Machinae usage is very similar to Automater:

usage: machinae [-h] [-c CONFIG] [-d DELAY] [-f FILE] [--nomerge] [-o {D,J,N}]
                [-O {ipv4,ipv6,fqdn,email,sslfp,hash,url}] [-q] [-s SITES]
                targets [targets ...]

  • See above for details on the -c/--config and --nomerge options.
  • Machinae supports a -d/--delay option, like Automater. However, Machinae uses 0 by default.
  • Machinae output is controlled by two arguments: 1.) -o controls the output format, and can be followed by a single character to indicated the desired type of output: N is the default output ("Normal"); D is the default output, but dot characters are replaced; J is JSON output 2.) -f /--file specifies the file where output should be written. The default is "-" for stdout.
  • Machinae will attempt to auto-detect the type of target passed in (Machinae refers to targets as "observables" and the type as "otype"). This detection can be overridden with the -O /--otype option.
  • The choices are listed in the usage: Pass a comma separated list of sites to run (use the top level key from the configuration). Pass the special keyword all to run through all services including those marked as "default: false"Note that in both cases, otype validation is still applied.
  • Lastly, a list of targets should be passed.
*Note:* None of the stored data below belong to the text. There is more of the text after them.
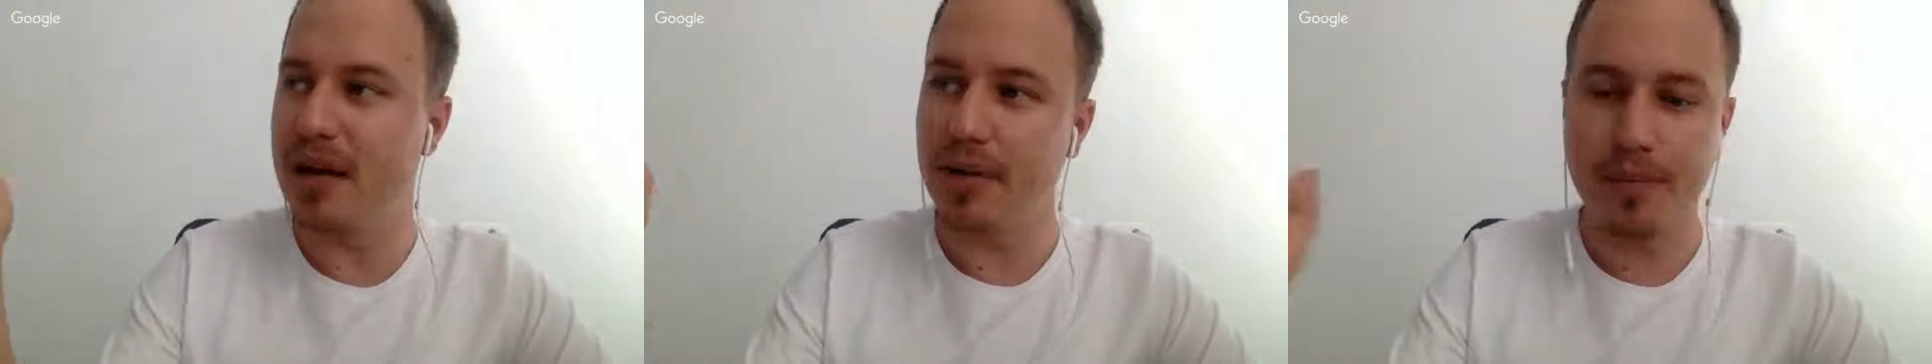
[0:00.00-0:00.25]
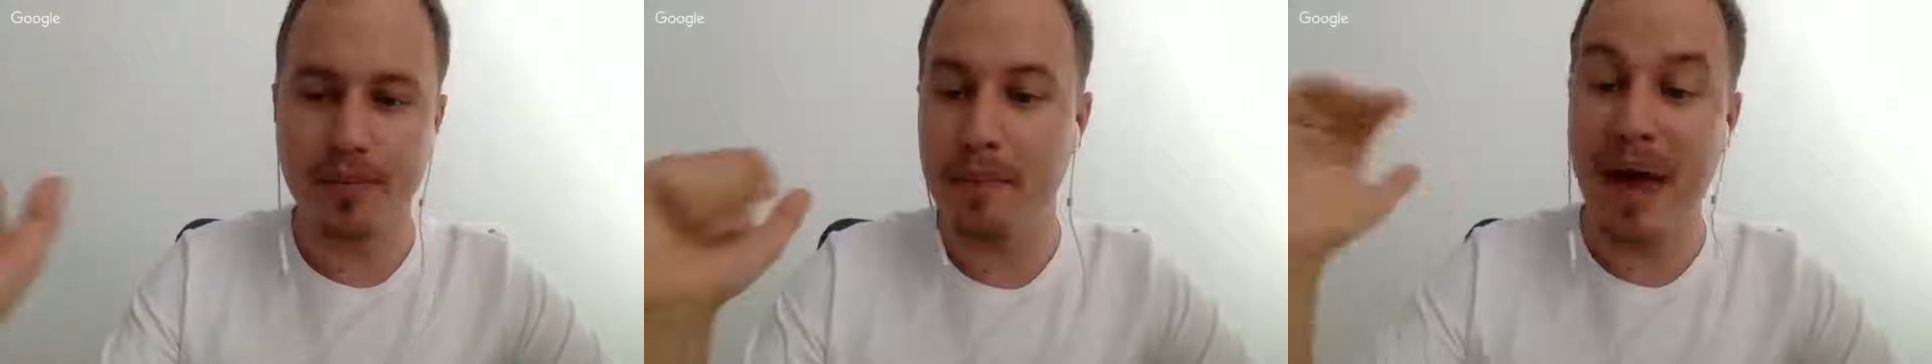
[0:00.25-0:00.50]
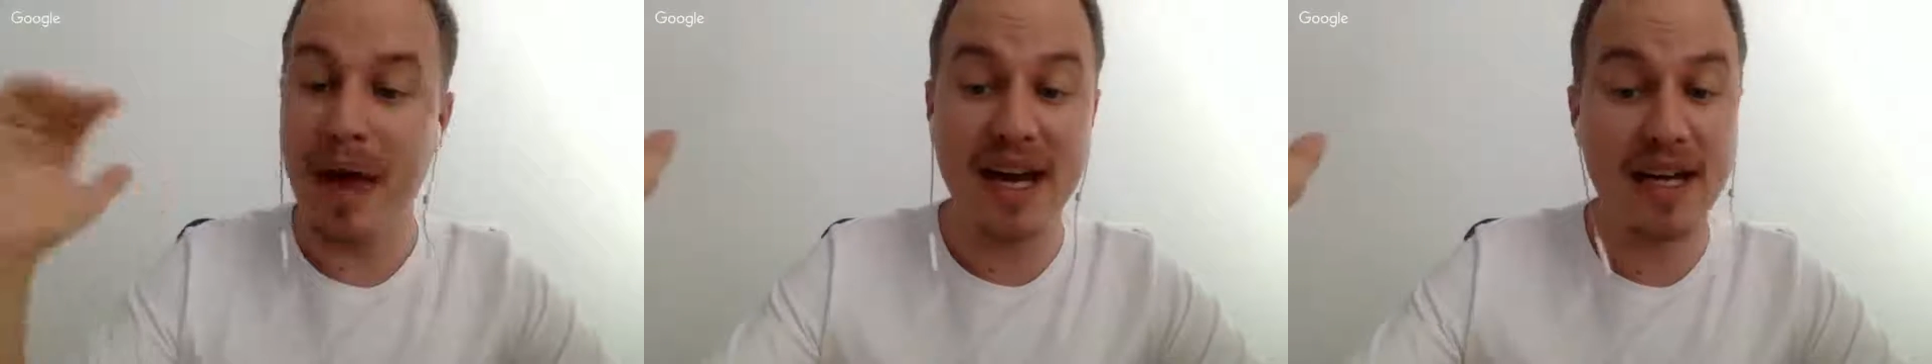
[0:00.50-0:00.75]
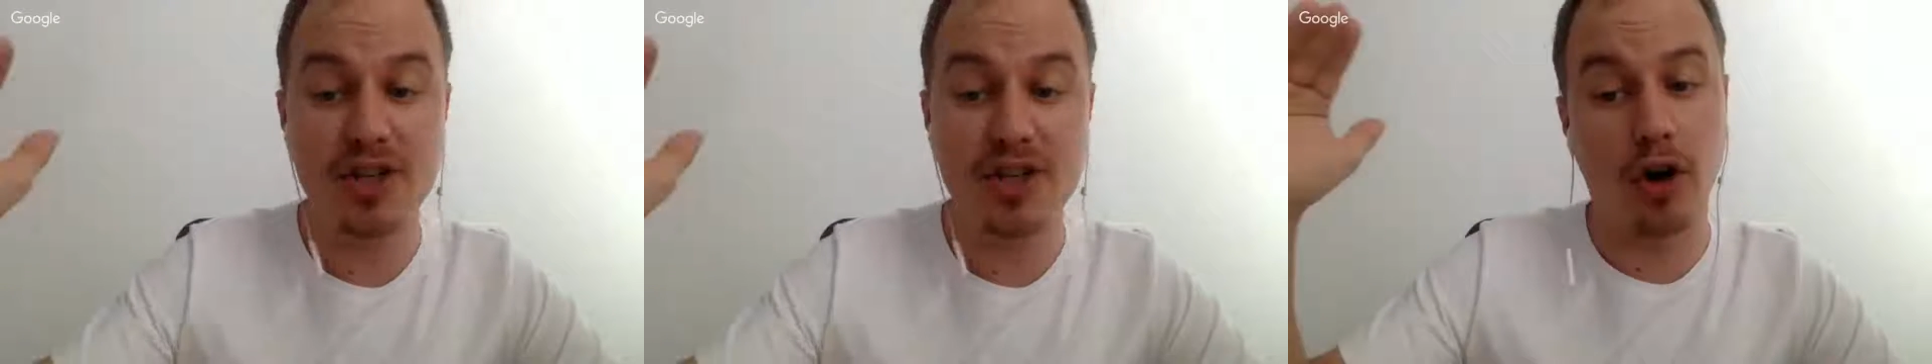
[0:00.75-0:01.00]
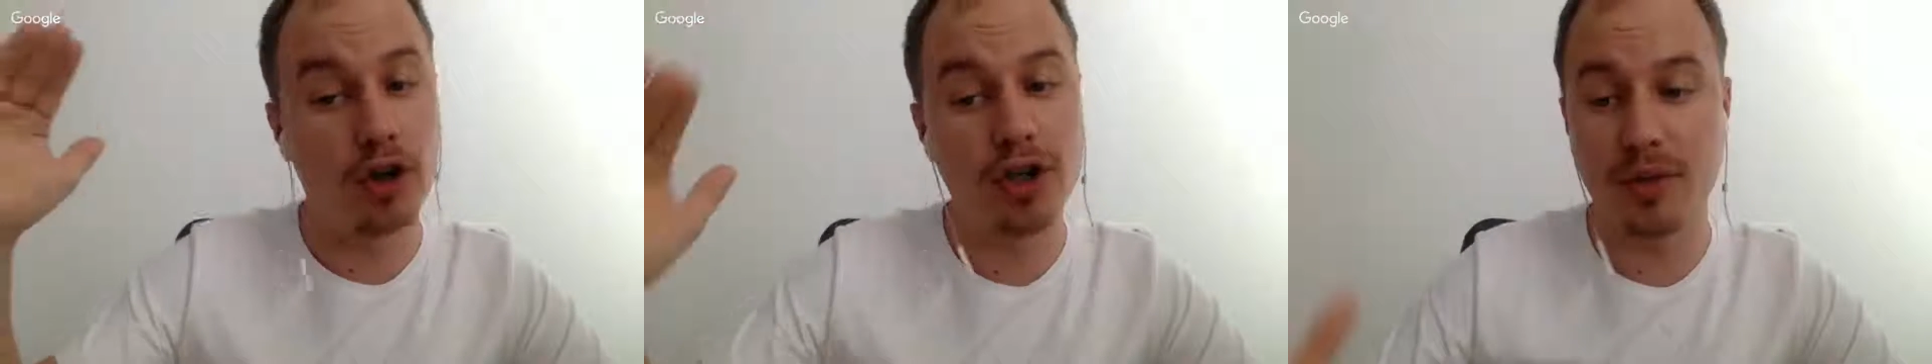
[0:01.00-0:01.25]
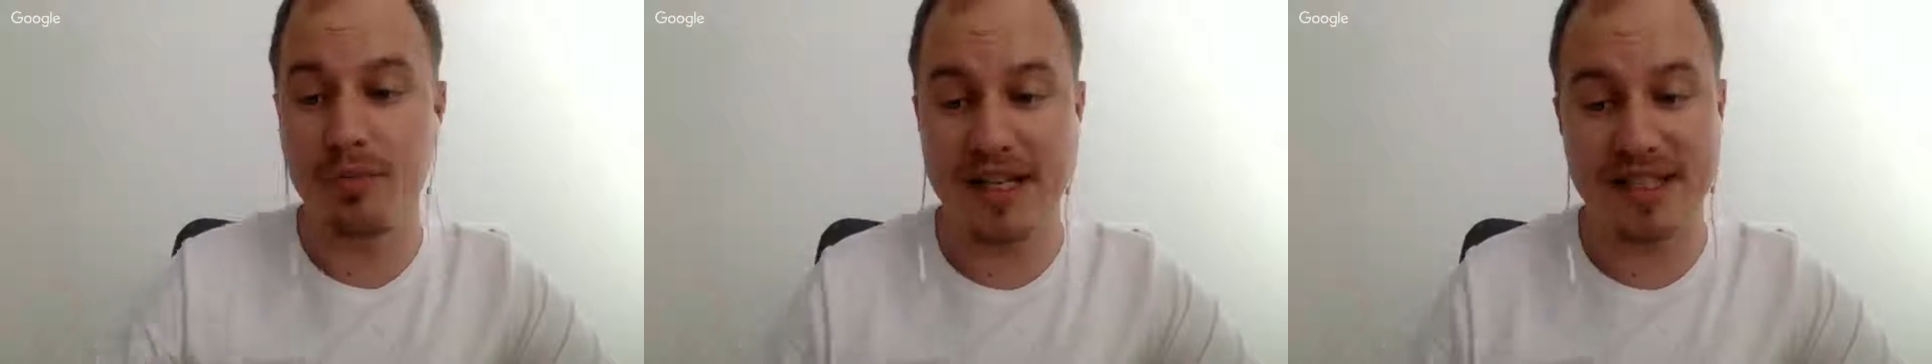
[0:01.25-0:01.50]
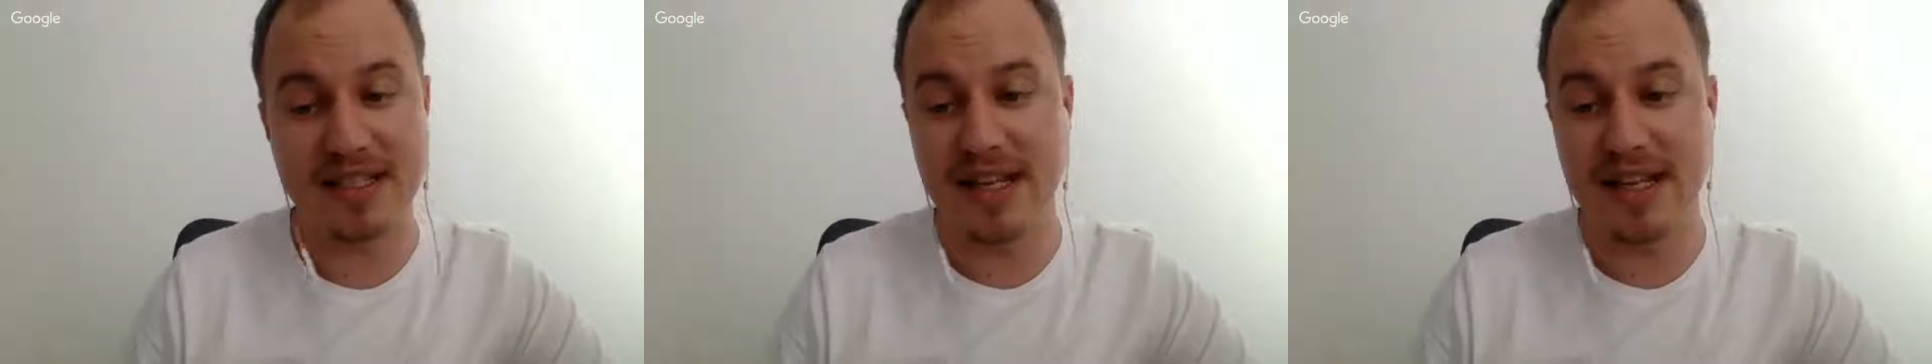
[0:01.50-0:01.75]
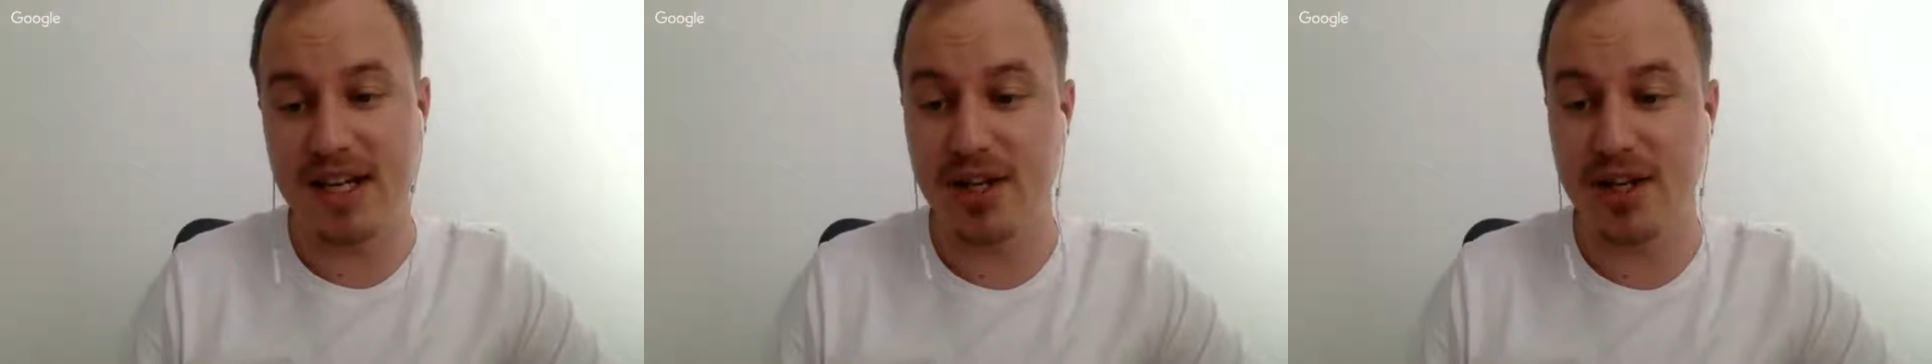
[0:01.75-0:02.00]
manage all your
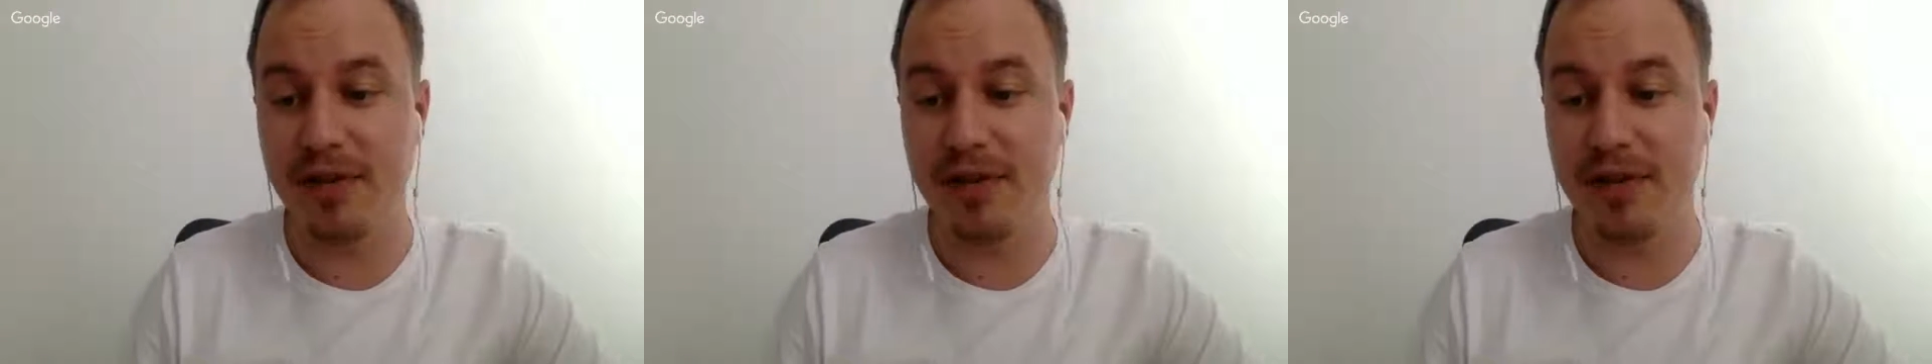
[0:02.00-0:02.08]
presentation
All arguments other than the options listed above will be interpreted as targets.

OUT-OF-THE-BOX DATA SOURCES

Machinae comes with out-of-the-box support for the following data sources:

  • IPVoid
  • URLVoid
  • URL Unshortener (http://www.toolsvoid.com/unshorten-url)
  • Malc0de
  • SANS
  • Telize GeoIP
  • Fortinet Category
  • VirusTotal pDNS (via web scrape - commented out)
  • VirusTotal pDNS (via JSON API)
  • VirusTotal URL Report (via JSON API)
  • VirusTotal File Report (via JSON API)
  • Reputation Authority
  • ThreatExpert
  • VxVault
  • ProjectHoneypot
  • McAfee Threat Intelligence
  • StopForumSpam
  • Cymru MHR
  • ICSI Certificate Notary
  • TotalHash (disabled by default)
  • DomainTools Parsed Whois (Requires API key)
  • DomainTools Reverse Whois (Requires API key)
  • DomainTools Reputation (Requires API key)
  • IP WHOIS (Using RIR REST interfaces)
  • Additional data sources on the way

DISABLED BY DEFAULT

The following sites are disabled by default:

  • Fortinet Category (fortinet_classify)
  • TotalHash (totalhash_ip)
  • DomainTools Parsed Whois (domaintools_parsed_whois)
  • DomainTools Reverse Whois (domaintools_reverse_whois)
  • DomainTools Reputation (domaintools_reputation)

OUTPUT FORMATS

Machinae comes with a limited set of output formats: normal, normal with dot escaping, and JSON. We plan to add additional output formats in the future.

KNOWN ISSUES

  • Some ISP's on IPvoid contain double-encoded HTML entities, which are not double-decoded.

OVERALL

Overall, Machinae is a tool aimed at making the analysis of security-related pieces of data easier for you. The collection and evaluation of this type of intelligence can strengthen your strategy and security infrastructure as a whole.